There were black-eyed peas, for luck and collard greens for prosperity (money), and sauerkraut with chunks of tender pork just because she had grown up eating that, and, because none of us has yet learned to cook less than a metric ass-load of anything, there was enough for each of us to have some leftovers.

And so, on this cold, clear night, while the wind whispered love songs in the trees, and the birds roosted in the thickest, most sheltered branches, we talked and laughed and drank and ate. In Mexico, friends of my parents made sure to walk around the block with their empty suitcases, to ensure a year of travel, and while we didn’t do that, we did do some symbolic sweeping away of 2010, and we did toast the new year with sparkling beverages (asti for some of us, sparkling cranberry for others) and shared kisses with each other, and the dogs, and cleaned up, and then had mochas to send those driving on their way.

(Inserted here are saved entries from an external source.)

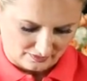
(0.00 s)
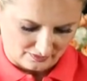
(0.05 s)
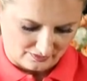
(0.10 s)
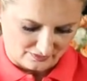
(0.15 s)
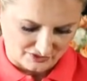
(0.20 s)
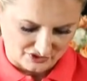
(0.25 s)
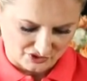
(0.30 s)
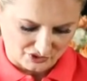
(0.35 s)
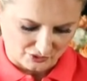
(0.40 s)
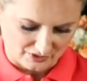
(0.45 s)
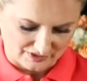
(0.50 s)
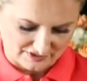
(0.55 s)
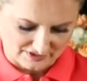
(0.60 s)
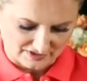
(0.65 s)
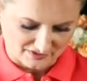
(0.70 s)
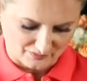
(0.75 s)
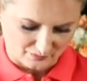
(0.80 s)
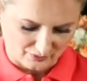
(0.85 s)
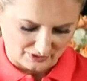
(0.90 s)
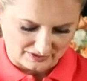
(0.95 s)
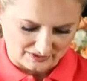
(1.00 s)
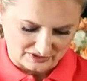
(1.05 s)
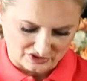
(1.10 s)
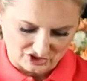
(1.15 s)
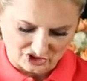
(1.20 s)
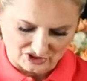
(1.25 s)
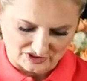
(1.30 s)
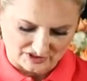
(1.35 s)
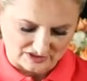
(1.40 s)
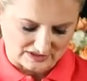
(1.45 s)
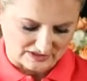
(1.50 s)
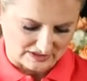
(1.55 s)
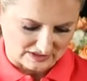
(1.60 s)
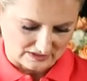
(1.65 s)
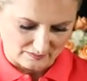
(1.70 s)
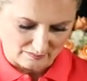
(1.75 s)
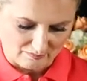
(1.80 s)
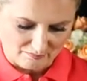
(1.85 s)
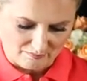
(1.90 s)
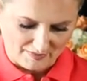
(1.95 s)
This sauce is what just
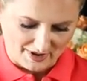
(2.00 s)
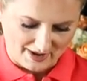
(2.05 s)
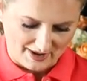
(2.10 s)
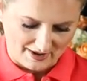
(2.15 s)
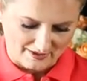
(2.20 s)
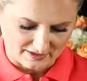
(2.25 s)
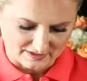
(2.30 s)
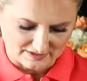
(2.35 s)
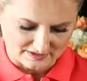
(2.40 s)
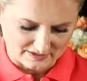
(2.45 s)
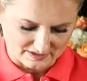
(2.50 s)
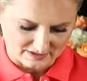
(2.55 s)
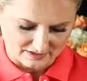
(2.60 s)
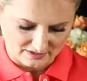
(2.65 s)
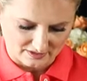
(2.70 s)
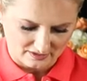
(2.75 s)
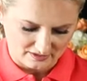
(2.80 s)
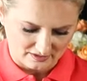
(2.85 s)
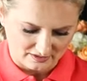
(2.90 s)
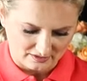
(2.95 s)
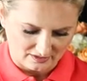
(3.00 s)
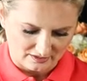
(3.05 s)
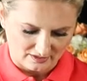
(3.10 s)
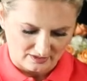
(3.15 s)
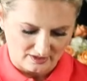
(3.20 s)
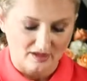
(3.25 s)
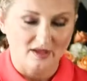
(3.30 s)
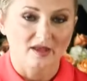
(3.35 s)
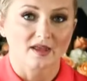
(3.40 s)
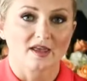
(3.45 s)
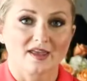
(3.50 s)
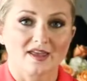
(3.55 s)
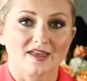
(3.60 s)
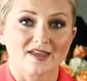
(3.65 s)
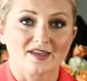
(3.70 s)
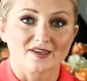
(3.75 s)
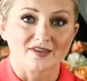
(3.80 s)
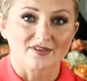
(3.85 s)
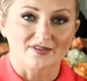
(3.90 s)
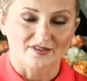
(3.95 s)
makes
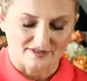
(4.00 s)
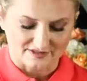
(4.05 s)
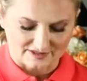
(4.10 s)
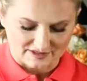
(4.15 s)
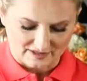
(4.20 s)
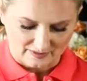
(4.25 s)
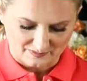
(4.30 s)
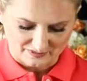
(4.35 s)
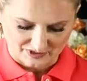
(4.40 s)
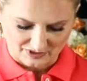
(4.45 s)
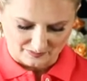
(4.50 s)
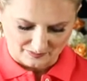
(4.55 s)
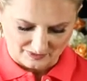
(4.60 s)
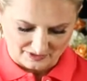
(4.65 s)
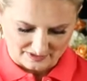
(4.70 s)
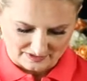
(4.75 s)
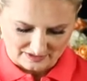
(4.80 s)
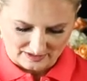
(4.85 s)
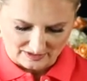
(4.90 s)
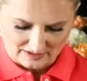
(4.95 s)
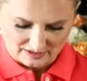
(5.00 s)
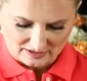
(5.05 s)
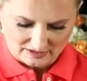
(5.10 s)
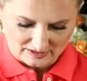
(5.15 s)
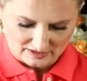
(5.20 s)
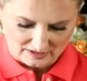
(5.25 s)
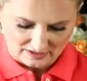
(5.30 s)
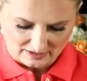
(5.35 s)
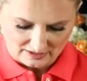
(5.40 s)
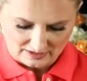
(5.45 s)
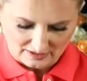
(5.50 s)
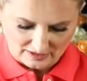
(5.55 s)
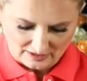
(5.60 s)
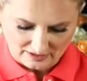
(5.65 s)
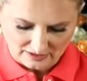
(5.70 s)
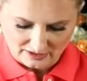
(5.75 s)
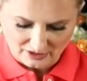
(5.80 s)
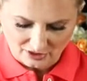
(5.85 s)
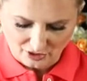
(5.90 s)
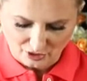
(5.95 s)
this lobster pizza
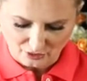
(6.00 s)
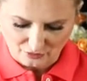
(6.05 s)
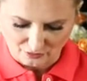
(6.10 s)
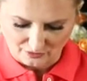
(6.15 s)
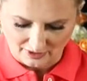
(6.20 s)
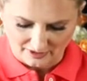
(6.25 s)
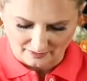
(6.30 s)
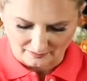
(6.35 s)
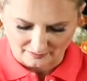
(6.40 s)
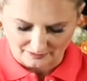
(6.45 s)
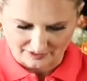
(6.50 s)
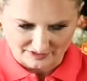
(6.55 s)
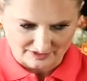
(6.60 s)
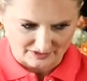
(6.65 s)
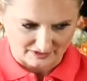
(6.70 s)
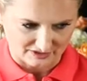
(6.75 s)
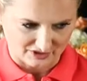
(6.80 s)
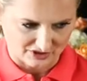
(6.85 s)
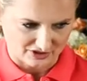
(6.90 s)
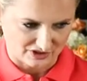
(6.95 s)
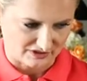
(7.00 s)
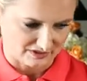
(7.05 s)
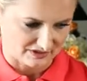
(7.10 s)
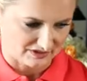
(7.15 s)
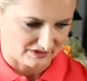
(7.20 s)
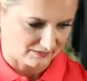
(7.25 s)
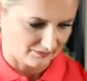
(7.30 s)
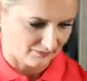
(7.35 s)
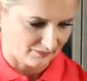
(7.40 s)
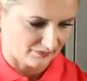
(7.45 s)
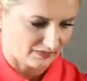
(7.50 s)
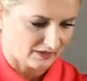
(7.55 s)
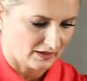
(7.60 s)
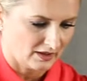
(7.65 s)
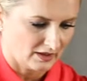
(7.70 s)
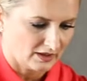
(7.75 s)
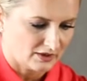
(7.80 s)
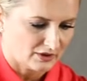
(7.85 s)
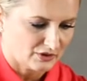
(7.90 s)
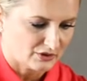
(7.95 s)
incredibly delicious.
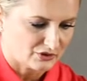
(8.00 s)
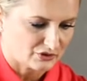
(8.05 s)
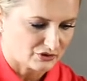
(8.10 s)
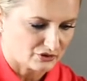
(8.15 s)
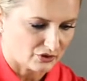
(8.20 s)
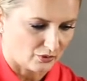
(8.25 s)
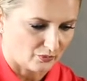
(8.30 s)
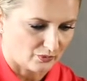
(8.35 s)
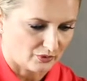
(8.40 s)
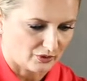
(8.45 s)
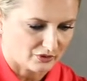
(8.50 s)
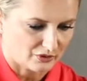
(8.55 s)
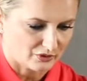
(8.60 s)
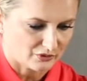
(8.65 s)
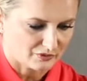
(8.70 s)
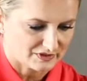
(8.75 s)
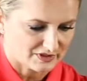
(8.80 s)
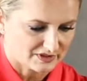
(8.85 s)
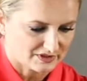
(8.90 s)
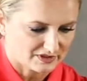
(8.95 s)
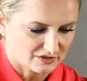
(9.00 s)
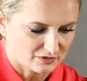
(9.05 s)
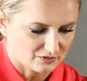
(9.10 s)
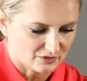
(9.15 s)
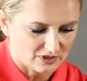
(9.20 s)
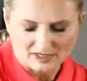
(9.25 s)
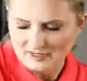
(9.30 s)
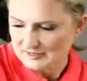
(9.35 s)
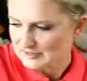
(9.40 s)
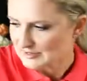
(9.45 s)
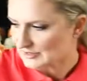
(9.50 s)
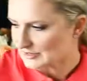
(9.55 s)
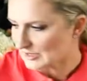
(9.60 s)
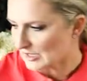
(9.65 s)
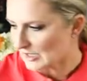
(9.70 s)
So we're gonna use this crust,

Fuzzy’s sick, so we sent him to bed early, but everyone else stayed til just after two, and while part of me wanted it to be one of those talk-til-dawn kinds of nights, where everyone crashes in one house, I’m glad to have the still, quiet of my own space back, and I’m looking forward to undecorating the house. I don’t usually do this on New Year’s Day, preferring to keep everything up til Epiphany, but for some reason, even though it’s the same number of days, having the holidays fall on weekends has made the time seem longer, and I’m ready for signs of Christmas to be bundled back into boxes until next year.

“Things have to end. Otherwise nothing would ever get started,” said the 11th Doctor in last week’s Christmas episode, a Dr. Who riff on Dickens’ A Christmas Carol, and that’s true of everything: childhood, vacations, weekends, Christmas…years, seasons, winter…everything.

2010 was not the worst year ever for me, but it was particularly challenging and held far too many disappointments. I’m hoping 2011 will be better for everyone.

And as for me, it’s four in the morning on the first day of a new year, and I’m sitting in bed typing on my laptop will my husband and our dogs sleep nearby. I’m sipping the last of the asti, and getting ready to give myself some dreamtime, and as tired as I am, I still have the warm glow of friendship surrounding me.

Because we’re half way out of the dark, and the sunlight that’s coming is bright and clean and new.

Happy New Year.

Half-Remembered Names and Faces

He died when I was five, and to this day I’m not sure if I really remember my great-grandfather or if the stories I’ve heard are so powerful that they’ve created the illusion of memory. Sometimes it’s as if I was a ghost-child in my grandparents house in the months before I was born, because I seem to have vivid recollections of events I never could have witnessed.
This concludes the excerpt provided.